Mr. Speaker, it is very fortuitous to join the debate at this particular moment. The very topic we need to discuss in this next moment is around the environment and the somewhat confusing and often contradictory messages we have been from the new government.
Out of the intensity, action and vitriol of question period, the parliamentary secretary will be rising in his place with thoughts and innovative ideas to help clear away the confusion that so many Canadians are left facing after announcements go sideways and meetings have been disturbed. The message to the world has been embarrassing for all Canadians.
The government has potentially signed on to the Asia-Pacific accord, the AP6 as it is called, while this week in the United States even Republican legislators did not find any need to fund the program any more. It has been one of the greatest advocates of this program.
The minister, through the parliamentary secretary, hopefully will have some clarity on what the government intends to do about the most daunting environmental crisis our country and planet have ever faced. Those are words have come from the government itself.
In the face of such an incredible crisis, the government has signed itself up to a non-bonding, voluntary program, which one of its key initiators has backed out of and has abandoned.
I was in Bonn for the initial stages of the new negotiating round for 2012. The Canadian delegation showed up with the most confusing notion of having Canada refuse to sign up to any targets and commitments or push for voluntary mechanisms. The developing world showed up with plans and programs that far exceeded anything Canada could offer. It offered up some vague notions and allocated some money in the budget without any programming, something that the Conservative, Reform and Alliance Parties all spoke out against in this very House: never associate money without a proper plan in place. Then lo and behold in the Conservatives first budget, on one of the most critical issues, we have the money and no idea how to spend it.

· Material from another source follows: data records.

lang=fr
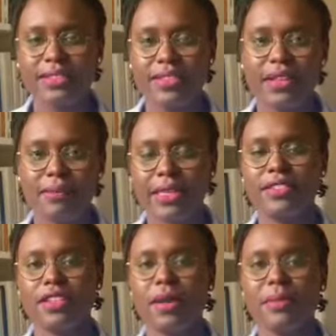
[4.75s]
CETALMA,
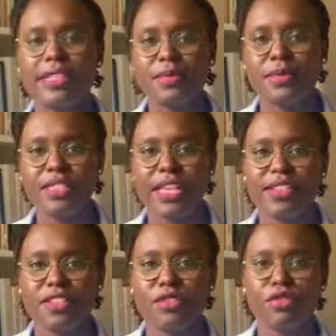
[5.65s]
Cet c'est un média
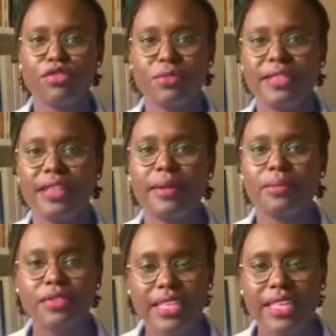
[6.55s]
spécialisé dans le domaine de la
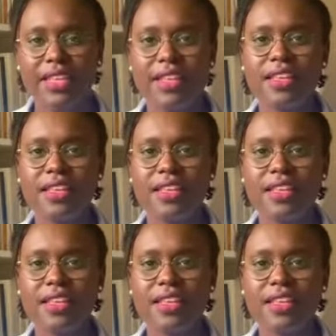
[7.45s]
beauté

The Conservatives have been much vilified in this place for having cancelled such programs like the EnerGuide. More than a year ago I stood in this place and challenged their former environment critic. The NDP had produced its own climate change plan, fully costed and run through economists. I offered it up to the then government of the day and the other parties in this place so we could debate the different initiatives. The Conservative critic of the environment at the time stood in his place and said that the Conservatives had a plan. After many years as a so-called government in waiting, they arrive in this place as the government. Lo and behold we have to wait more because they do not have a plan. They are consulting and looking around to stakeholder groups to somehow put some kind of voluntary initiative together that will not arrive.
I know the parliamentary secretary has an excellent speech that has been prepared for him. However, for our economy to have any sense of economic certainty going forward, his government needs to table a plan for us to debate and add to. His government, which waited so long to form the government, stated that it had a climate change plan. When can the House expect to see this plan and begin to debate its merits?